Dans les dédales, des chemins de jeunesse, je parcours les raccourcis, les allées de traverses. L'idée de parcourir à nouveau cette traversée, ce petit bout dallée où je dépose certains émois.
Ma trajectoire se lit à travers ses feuillages. En Allemagne, pendant les premières années scolaires, je fus conduite en car couleur kaki, couleur camouflage, avec un bruit ronflant et nous devions tous composer avec les allées et venues des autres écoliers.

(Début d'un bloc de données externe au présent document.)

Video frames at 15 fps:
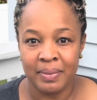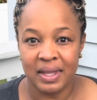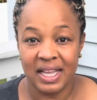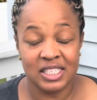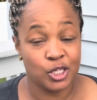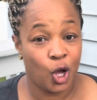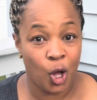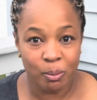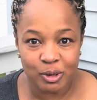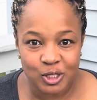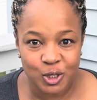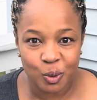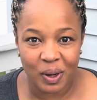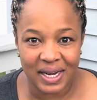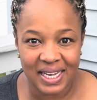It's almost
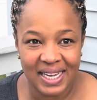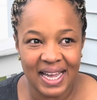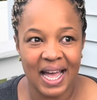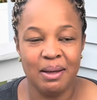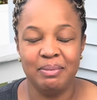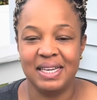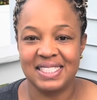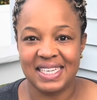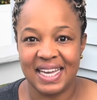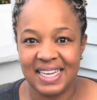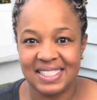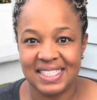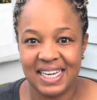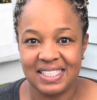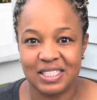20. I'm excited
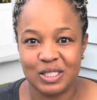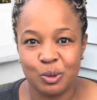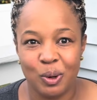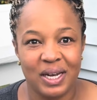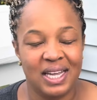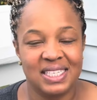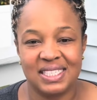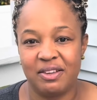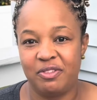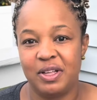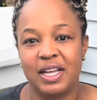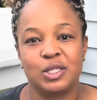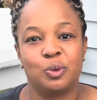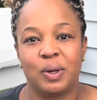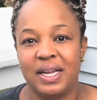to get to 20 because I feel
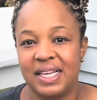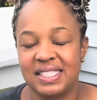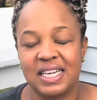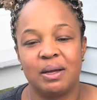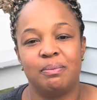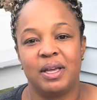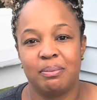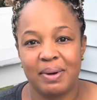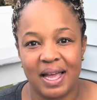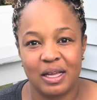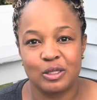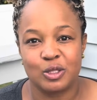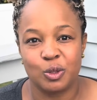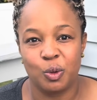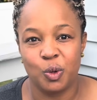like 20 is like a big
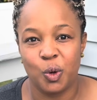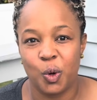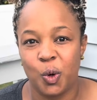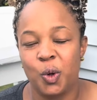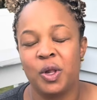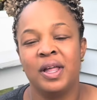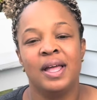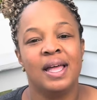milestone goal.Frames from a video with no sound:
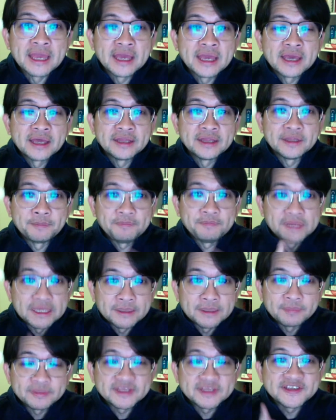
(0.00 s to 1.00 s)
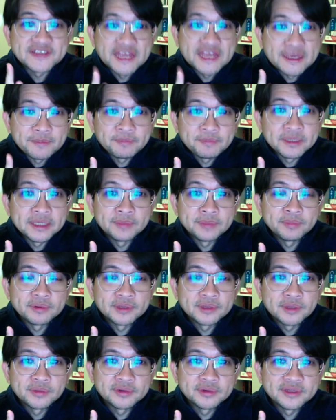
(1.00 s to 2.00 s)
The same people
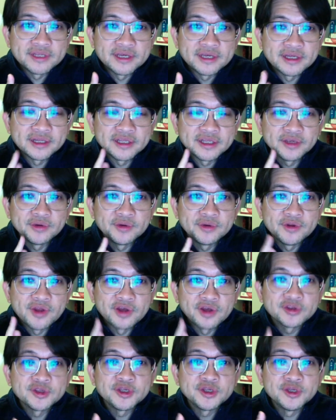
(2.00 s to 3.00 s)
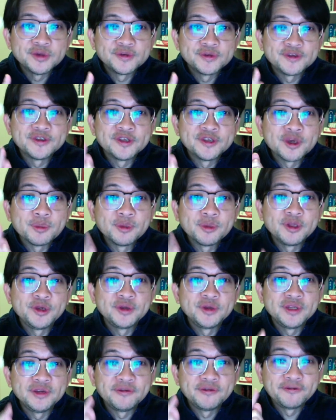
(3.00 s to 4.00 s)
that would tell you not to use
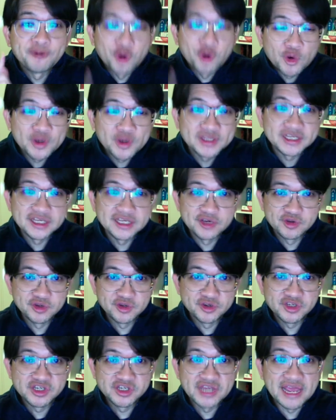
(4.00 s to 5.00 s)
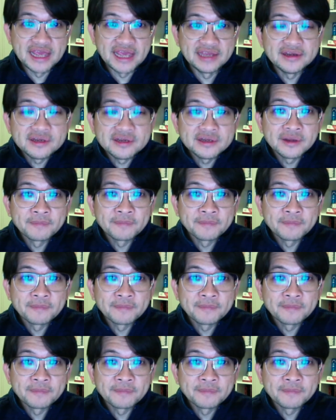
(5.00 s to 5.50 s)
WD-40 on your chain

Pendant trois années, j'ai emprunté une allée différente, dans un autre quartier, dans notre rue, ma mère nous conduisait à l’école, ma sœur et moi, nous logions un mur de caserne à l'autre bout de ce tronçon, un mur de prison. Entre les deux entités, des maisons identiques blanches pour les gardiens de prison allemands et à l'autre versant des maisons à plusieurs étages grises pour les militaires de carrière. Sur l'autre coté de la rue face à ce mur, un pépiniériste allemand faisait commerce de plantes. Nous devions attendre à l'exigence militaire, qu'un milicien nous ouvre la porte à l'arrière pour introduire dans ce bout de verger. Un homme ouvrait la porte et nous attendions encore plus longtemps que le groupe soit complet. Ces quelques minutes de liberté intense, déconnectez du monde militaire, je les savourais avec délectation, des moments magiques où les essences des arbres se mêlaient à mes rêveries. Nous étions une dizaine en rang d'oignons deux par deux, nous traversons un petit chemin bien tracé, des pommiers, des poiriers, des marronniers agrémentaient ce parcours. Le chemin, objectivement pas long m'a imprégné au plus profond de mon être. Et puis nous arrivons dans une piste goudronnée où une maison de maître trônait sur la droite : le logement de chef de corps. Une belle bâtisse et le morceau de verdure emprunté à la sauvette organisée : son jardin. A gauche, l'austérité militaire et les routes logistiques prenaient le dessus. La poésie et la rêverie s'arrêtaient à cet endroit là, malgré toutes les tentatives pour qu'elles se prolongent encore.
Le déménagement de l'Allemagne vers la Belgique, le dernier mois de ma dernière année à l'école primaire, un autre choix de vie s'ouvrait à moi, la liberté de ce petit chemin libre d'accès, libre. Je vous le présente aujourd'hui.